__About this task__.
Your answer must be exactly the lines from the one containing "[00:00:01.05]" through the end of the material, both ends included, without pictures.

=====

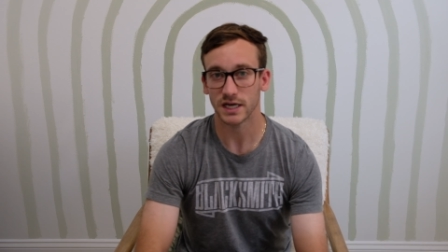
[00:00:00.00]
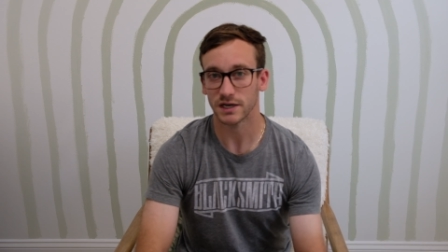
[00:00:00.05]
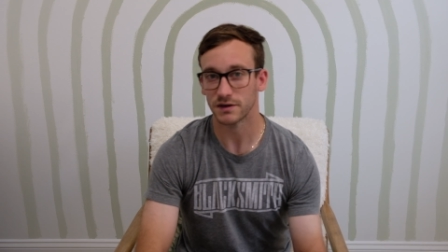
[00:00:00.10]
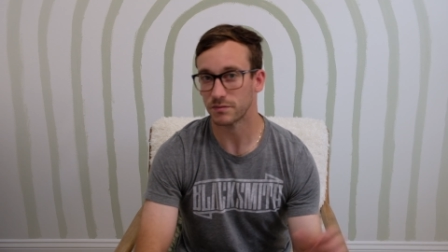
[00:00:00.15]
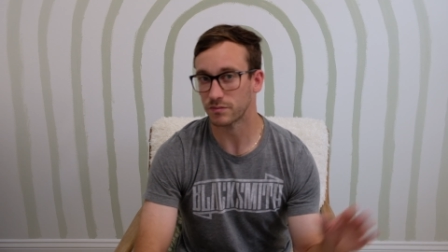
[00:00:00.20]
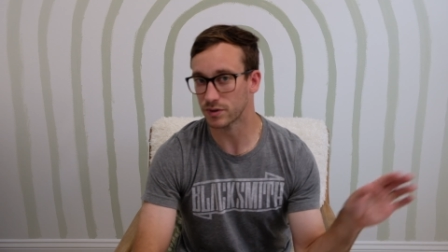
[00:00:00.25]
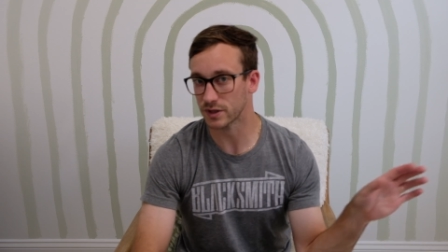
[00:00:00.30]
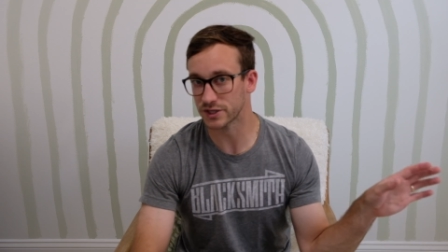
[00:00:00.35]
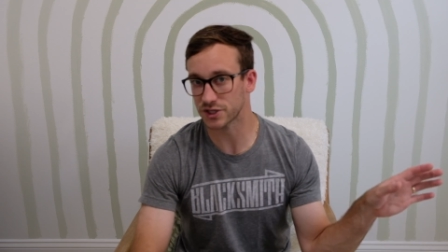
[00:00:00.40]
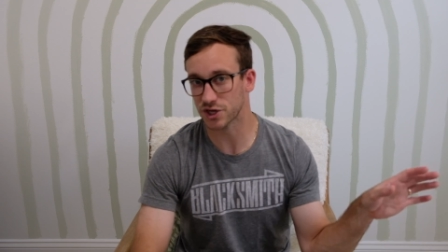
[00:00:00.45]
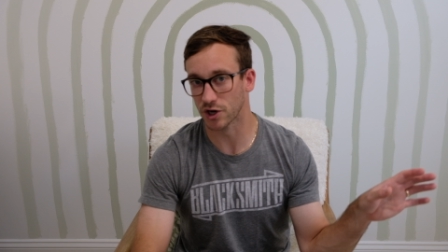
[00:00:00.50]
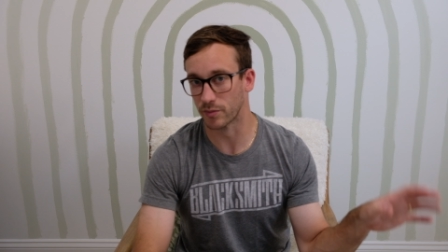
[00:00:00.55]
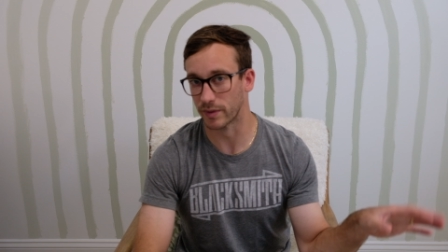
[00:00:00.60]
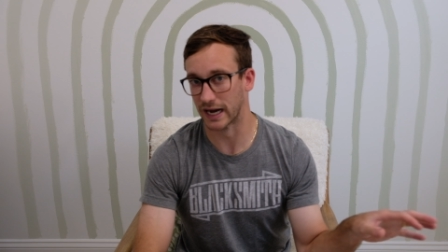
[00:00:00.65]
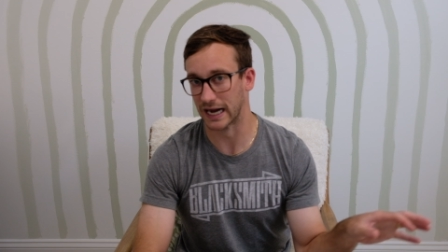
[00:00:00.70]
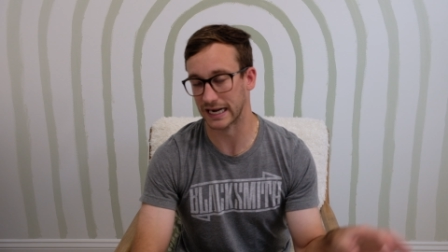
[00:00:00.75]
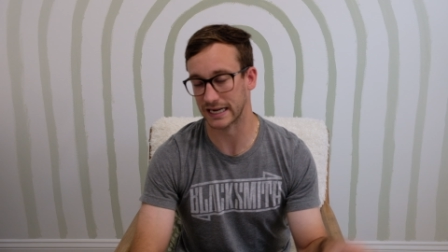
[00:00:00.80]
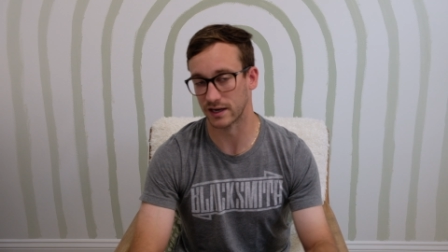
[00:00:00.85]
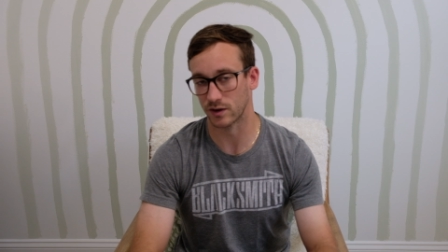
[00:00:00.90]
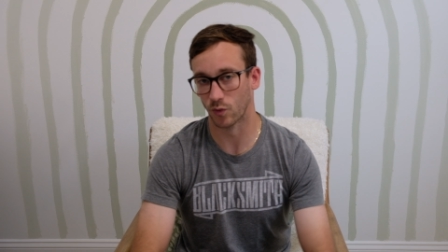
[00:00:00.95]
please go
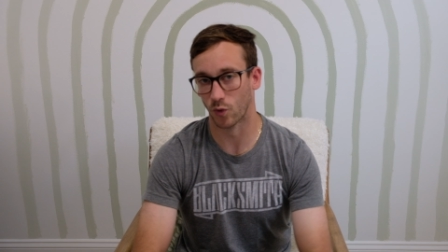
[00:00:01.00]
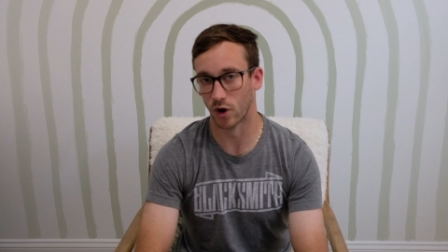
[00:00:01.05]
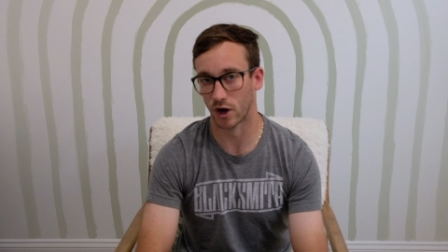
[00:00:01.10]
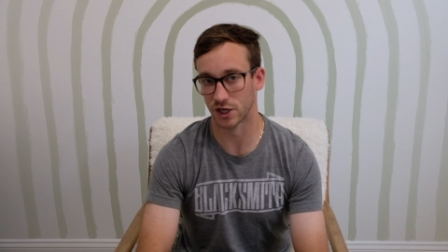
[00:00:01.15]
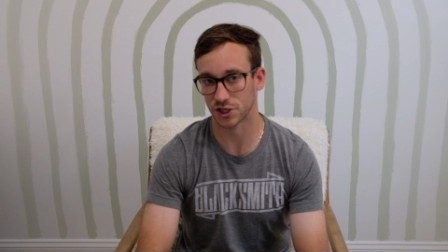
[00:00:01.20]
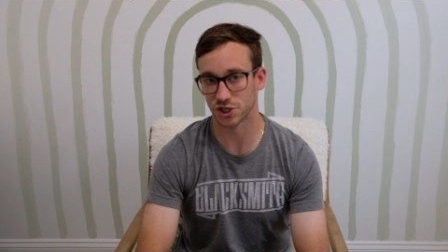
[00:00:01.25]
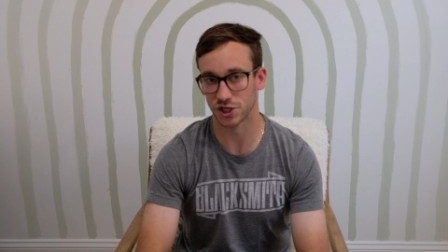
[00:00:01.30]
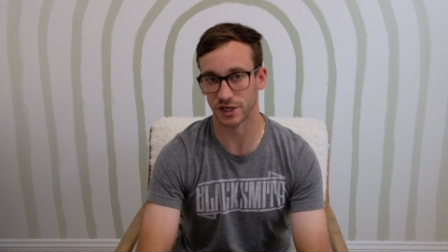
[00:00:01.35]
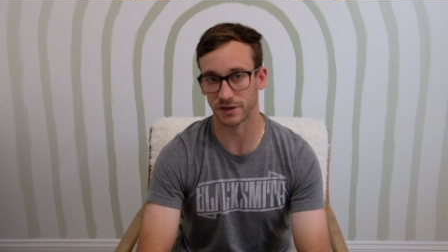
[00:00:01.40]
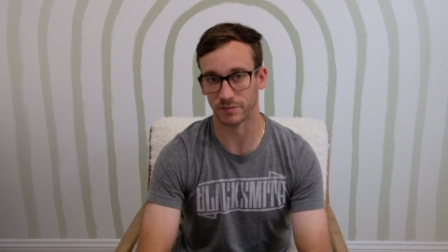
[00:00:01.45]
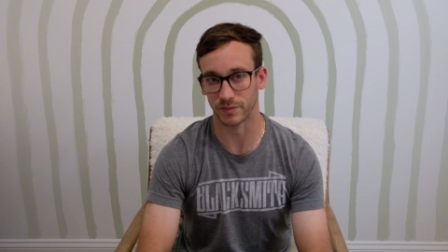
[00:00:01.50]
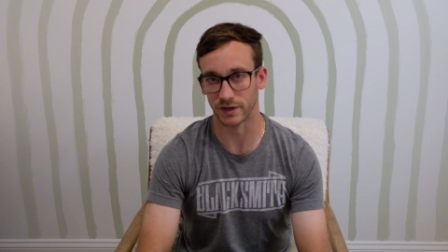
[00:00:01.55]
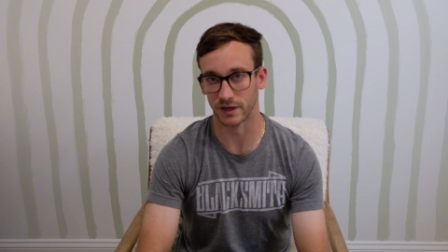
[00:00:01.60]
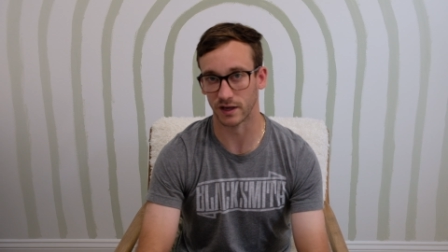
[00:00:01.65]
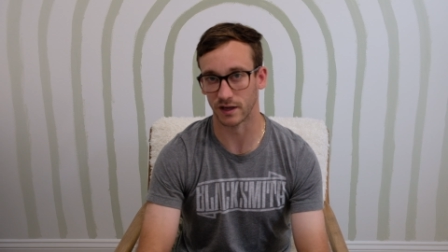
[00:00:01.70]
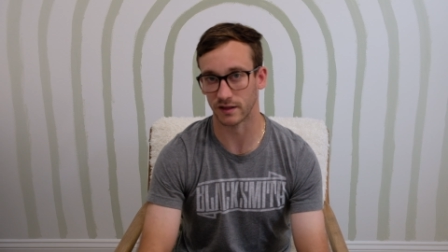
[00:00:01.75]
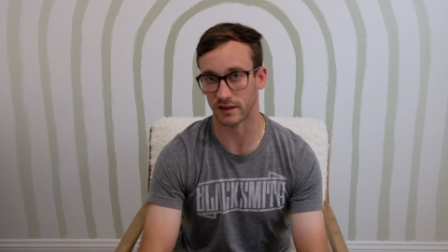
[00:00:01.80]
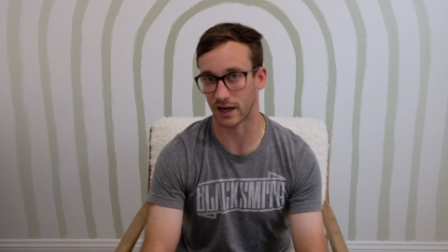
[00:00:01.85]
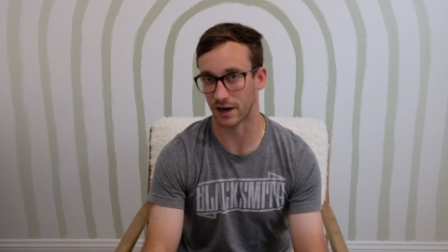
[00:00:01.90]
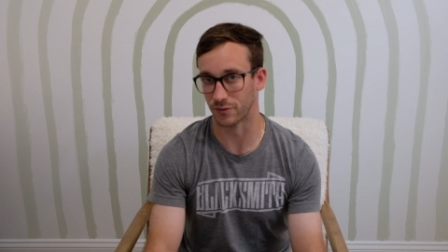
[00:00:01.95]
back and watch it.
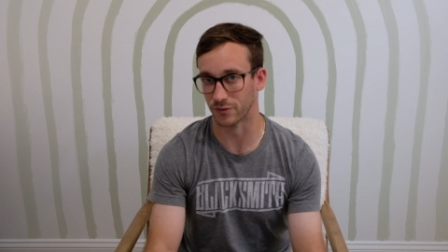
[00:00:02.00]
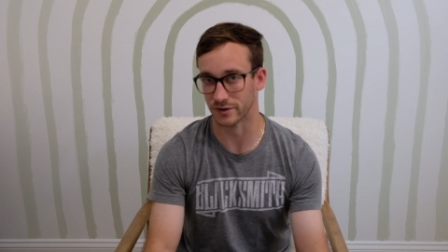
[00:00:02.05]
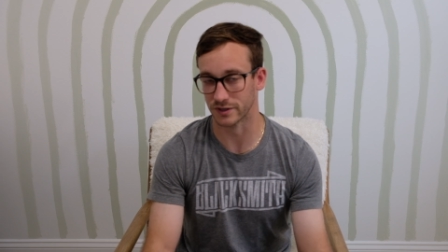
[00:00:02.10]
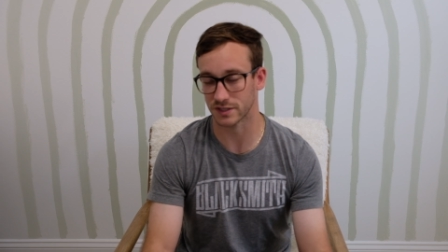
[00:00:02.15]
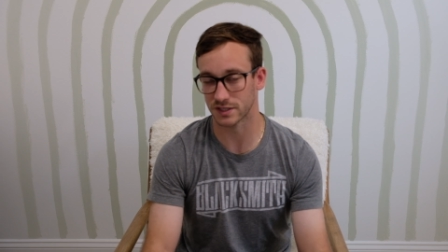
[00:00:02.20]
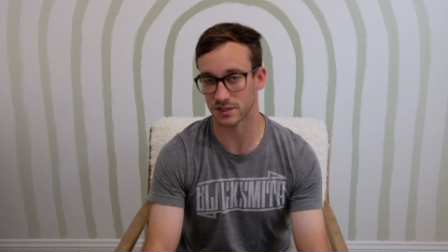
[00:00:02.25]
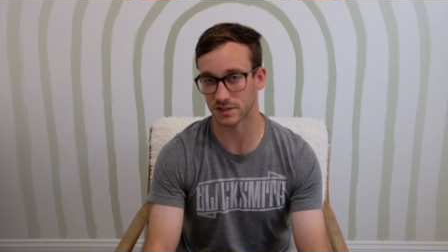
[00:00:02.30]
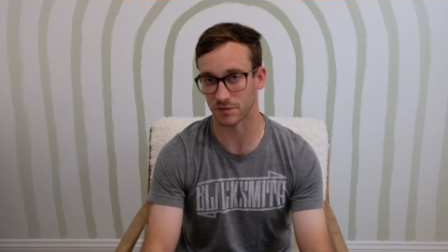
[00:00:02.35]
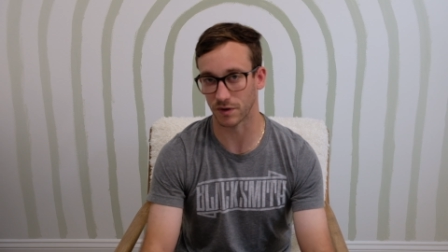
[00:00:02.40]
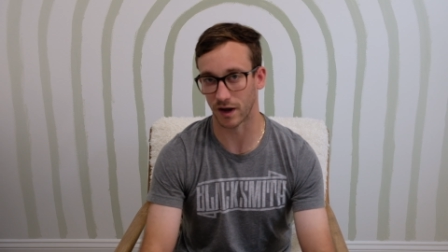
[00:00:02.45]
But that was,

=====

__Written answer__.
[00:00:01.05]
[00:00:01.10]
[00:00:01.15]
[00:00:01.20]
[00:00:01.25]
[00:00:01.30]
[00:00:01.35]
[00:00:01.40]
[00:00:01.45]
[00:00:01.50]
[00:00:01.55]
[00:00:01.60]
[00:00:01.65]
[00:00:01.70]
[00:00:01.75]
[00:00:01.80]
[00:00:01.85]
[00:00:01.90]
[00:00:01.95]
back and watch it.
[00:00:02.00]
[00:00:02.05]
[00:00:02.10]
[00:00:02.15]
[00:00:02.20]
[00:00:02.25]
[00:00:02.30]
[00:00:02.35]
[00:00:02.40]
[00:00:02.45]
But that was,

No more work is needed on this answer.